The event was anchored between two stages, the main stage at Gray's car park, and a second hosted by Decktronix and Ranscombe Studios. Throughout the day, chatting with visitors to the area, what came up again and again was a delight at finding this place and the rich creative infrastructure right here on their doorstep.
It wasn’t only locals who were discovering what Intra has to offer. One man I spoke to had travelled 11 hours from Teesside with his family specifically to catch The Solarflares. He was, he said, “blown away,” by the bands, by the atmosphere, and by the sense that something real was happening in Intra.
By mid-afternoon, the queues told their own story about how popular this was. Jody Carrington, the driving force behind the day, was emphatic. "I cannot think of a better way to spend funding than bringing a community together like we have done today. Everything we wanted to happen has happened. People have come here and seen how cool it is. We wanted to put it on the map and let people see what's here, all the artists, all the studios, the bands, the venues. We've honoured our past, the people who were here before, and we’ve shown people today that this isn’t a place that you just pass through.” I asked if anything had gone wrong, and, beaming with happiness, she laughed; “Literally nothing negative. Apart from running out of beer!”
Jodie Elwin, another of the organisers, told me, “It's exceeded our expectations. It's been amazing, and there's been such a really good atmosphere along the whole High Street. There's been a whole community feel, and it's been just great to see everybody from completely different walks of life coming down here and enjoying the fun.”
The Singing Loins, a quintessential Medway band if there was ever one, singing about mermaids and dolphins, “As far as Chatham Reach,” as the sun glittered off that stretch of the river, was a moment that cemented that success.
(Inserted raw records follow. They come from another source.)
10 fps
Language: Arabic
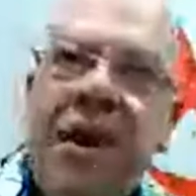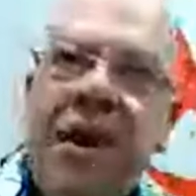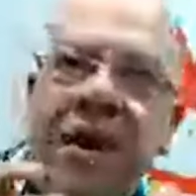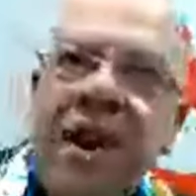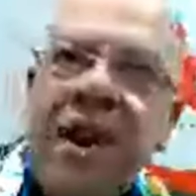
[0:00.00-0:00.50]

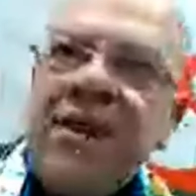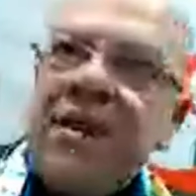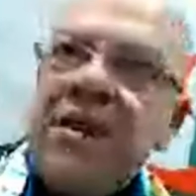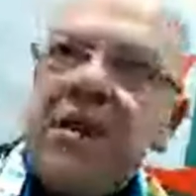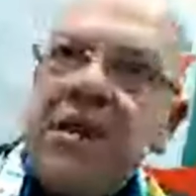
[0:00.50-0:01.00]

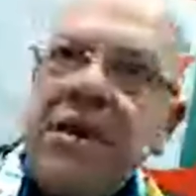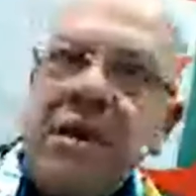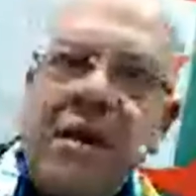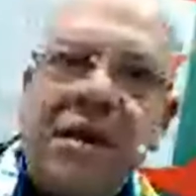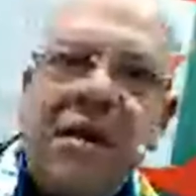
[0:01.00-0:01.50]
الناس
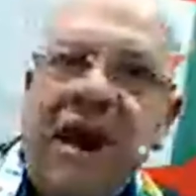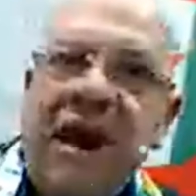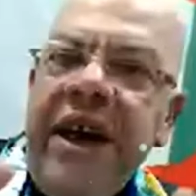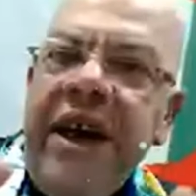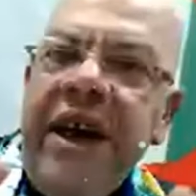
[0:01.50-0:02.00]
تاع
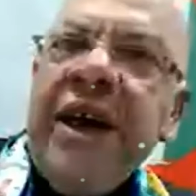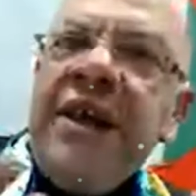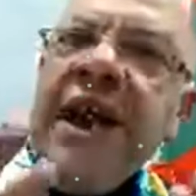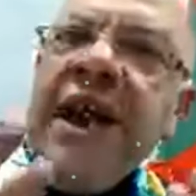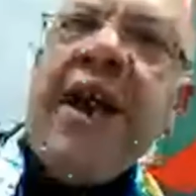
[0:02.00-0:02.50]
الحوار
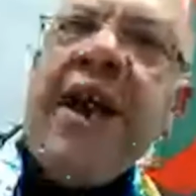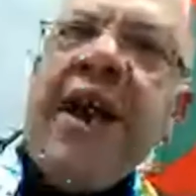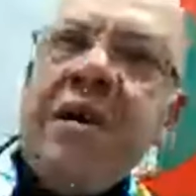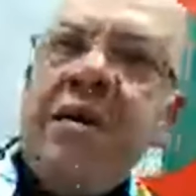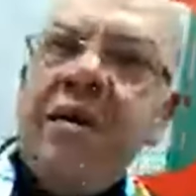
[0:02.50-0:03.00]
تاع الهضره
Grace Duffy made a passionate speech to highlight the threatened Royal Function Rooms, the Rochester former music venue facing conversion to flats, urging people to act before another venue is lost.
The Solarflares summed the day up, singing as the sun lowered in the sky and the shadows lengthened, “There’ll never be a day to leave Medway…”
Events this week
🎛️ Sat 27 Jun - Minimus // Informal, experimental, interactive noise afternoon. Walter Burke Way, Chatham Dockside. Free.